Tuesday, November 3, 2015

Figuring Out How to Make Cancer Cells Differ from Normal Cells

Cancer is so tricky because they are your own cells. So, even when your cells turn cancerous and betray you (et tu, brute?) its hard to fight them, and its hard to recognize which cells are cancerous. This makes it hard to fight cancers, because treatment requires killing the cancerous cells while protecting the normal cells.

There are many established ways to attack cancer: surgery, chemotherapy, radiotherapy, a combination. Then, there are the cool, new, awesome ways to attack cancer - using CAR T cells to detect minute differences between cancerous and normal cells, for example.

Recently a study was posted that shows another cool, new, awesome way to fight cancer - by forcing cancer cells to reveal themselves. By revealing themselves, the immune system is able to say "Hey! You're not normal" (and not "not normal" in like a special, unique way but "not normal" in like bad, bad, bad, you get it).

Chiappinelli et al., found that if you introduce DNMT (DNA methyltransferase) inhibitors to cancer cells you can trigger degradation of those cancer cells. DNA methyltransferases are enzymes that methylate DNA sequences. So, when you introduce a DNMT inhibitor, it was shown that you can reverse some crucial methylation on sequences that code for tumor suppressors, for example.

Furthermore, it was shown that administration of 5-azacytidine (a DNMT inhibitor) can also illicit immune responses in and to cancer cells. 5-azacytidine was observed to induce the expression of surface antigens and their associated proteins. This phenomenon could be exploited by the use of CAR T cells to specifically target the induced antigens on cancer cells.

But, wait! Wait! There's more! 5-azacytidine also has another mechanism. This mechanism induces a cystolic dsRNA sensing pathway that pstimulates a type 1 interferon resone cumulating in the release of chemokine ligand 10 (CXCL10), which serves as a chemoattractant for cytotoxic (or killer) T cells.

The significance of this is this: administration of 5-azacytidine might be all we need to induce cancer cells to reveal themselves by two mechanisms: the induced presence of potentially exploitable surface antigens, and the induced stimulation of a pathway that ends in the release of a substance that attracts killer T cells (which then "kill" the infected cell).

Thus, methods are developing to make cancer cells physically and molecularly different from normal cells.
Neat!

TL;DR: We got 99 problems, and soon, cancer might not be one!

References:
http://www.sciencedirect.com/science/article/pii/S009286741500848X
http://www.jimmunol.org/content/168/7/3195.full.html

1 comment:

  1. This is so interesting!
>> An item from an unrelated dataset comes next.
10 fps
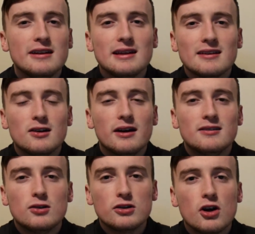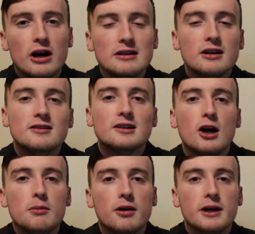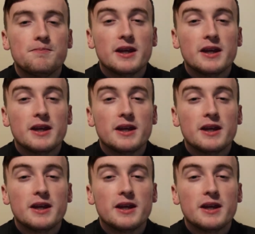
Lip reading: I think that is a good guideline to go by,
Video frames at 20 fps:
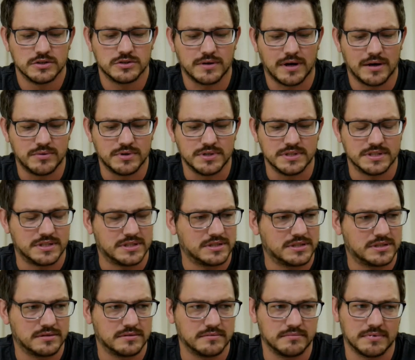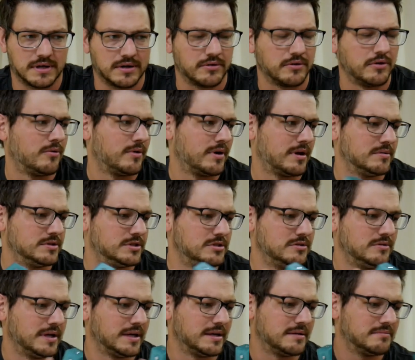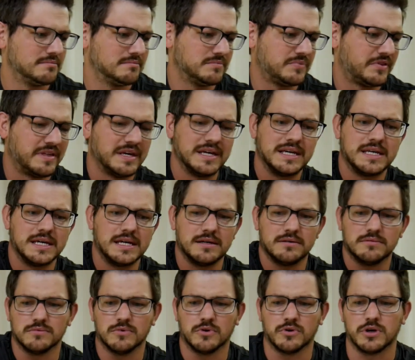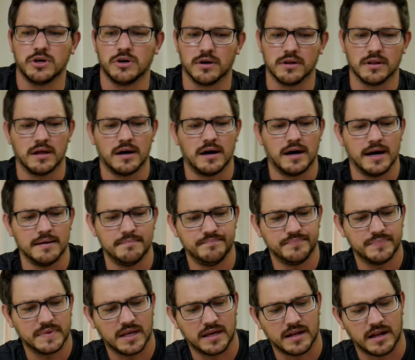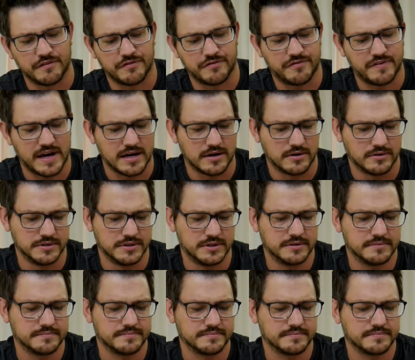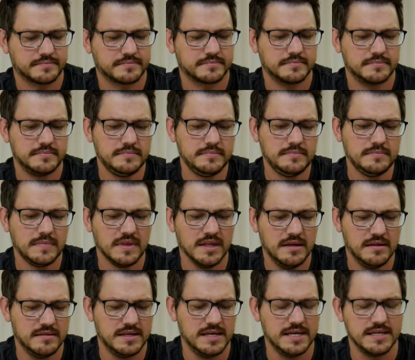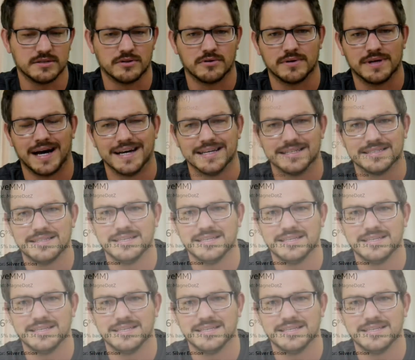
So I was, I don't know what I was doing, thinking, looking online, and I found these little guys.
I'm curious if there are limits to what types of cancer cells can be targeted using these new drugs. And if cancers which come to be by specific mutations are more or less susceptible to these treatments. I'm also curious if this process could be used in reverse as a potential treatment for autoimmune disorders. To see if the use of DNMT activators would prevent the activation of the enhanced immune response seen in autoimmune disorders.